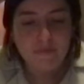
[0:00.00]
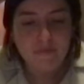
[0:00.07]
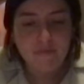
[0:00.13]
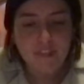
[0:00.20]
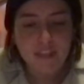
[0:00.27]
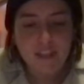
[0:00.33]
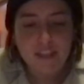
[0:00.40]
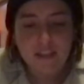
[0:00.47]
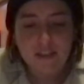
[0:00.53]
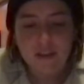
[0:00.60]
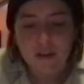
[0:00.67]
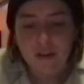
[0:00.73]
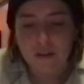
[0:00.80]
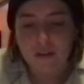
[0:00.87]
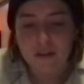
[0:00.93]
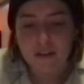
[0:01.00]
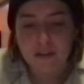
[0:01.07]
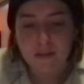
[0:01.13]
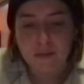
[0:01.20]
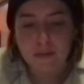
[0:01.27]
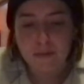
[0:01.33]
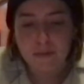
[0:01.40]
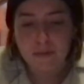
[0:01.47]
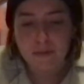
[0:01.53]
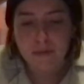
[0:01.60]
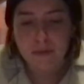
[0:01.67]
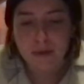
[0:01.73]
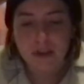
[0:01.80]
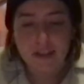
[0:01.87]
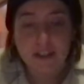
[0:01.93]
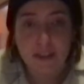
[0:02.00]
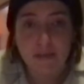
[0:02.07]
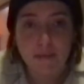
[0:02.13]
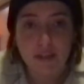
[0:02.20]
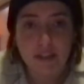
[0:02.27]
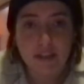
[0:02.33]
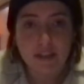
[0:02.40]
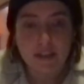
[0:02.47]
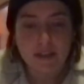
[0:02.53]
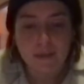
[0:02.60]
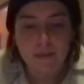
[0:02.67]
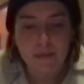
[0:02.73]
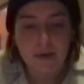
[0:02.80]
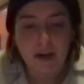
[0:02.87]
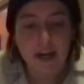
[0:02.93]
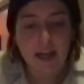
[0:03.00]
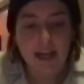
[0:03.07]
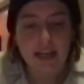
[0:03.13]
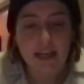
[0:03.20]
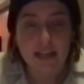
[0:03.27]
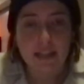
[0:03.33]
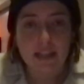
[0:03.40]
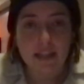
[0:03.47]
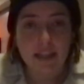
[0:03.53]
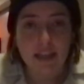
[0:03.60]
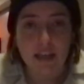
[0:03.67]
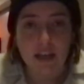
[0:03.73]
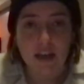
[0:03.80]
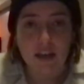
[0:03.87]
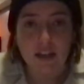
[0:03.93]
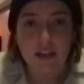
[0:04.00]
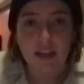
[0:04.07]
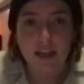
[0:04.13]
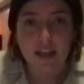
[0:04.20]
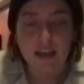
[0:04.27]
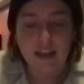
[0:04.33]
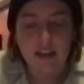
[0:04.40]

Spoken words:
This is called Persimmons by Lee.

» **Task objective**
None of the pictures should appear; copy the rest of the material above exactly.

» **Written reply**
[0:00.00]
[0:00.07]
[0:00.13]
[0:00.20]
[0:00.27]
[0:00.33]
[0:00.40]
[0:00.47]
[0:00.53]
[0:00.60]
[0:00.67]
[0:00.73]
[0:00.80]
[0:00.87]
[0:00.93]
[0:01.00]
[0:01.07]
[0:01.13]
[0:01.20]
[0:01.27]
[0:01.33]
[0:01.40]
[0:01.47]
[0:01.53]
[0:01.60]
[0:01.67]
[0:01.73]
[0:01.80]
[0:01.87]
[0:01.93]
[0:02.00]
[0:02.07]
[0:02.13]
[0:02.20]
[0:02.27]
[0:02.33]
[0:02.40]
[0:02.47]
[0:02.53]
[0:02.60]
[0:02.67]
[0:02.73]
[0:02.80]
[0:02.87]
[0:02.93]
[0:03.00]
[0:03.07]
[0:03.13]
[0:03.20]
[0:03.27]
[0:03.33]
[0:03.40]
[0:03.47]
[0:03.53]
[0:03.60]
[0:03.67]
[0:03.73]
[0:03.80]
[0:03.87]
[0:03.93]
[0:04.00]
[0:04.07]
[0:04.13]
[0:04.20]
[0:04.27]
[0:04.33]
[0:04.40]

Spoken words:
This is called Persimmons by Lee.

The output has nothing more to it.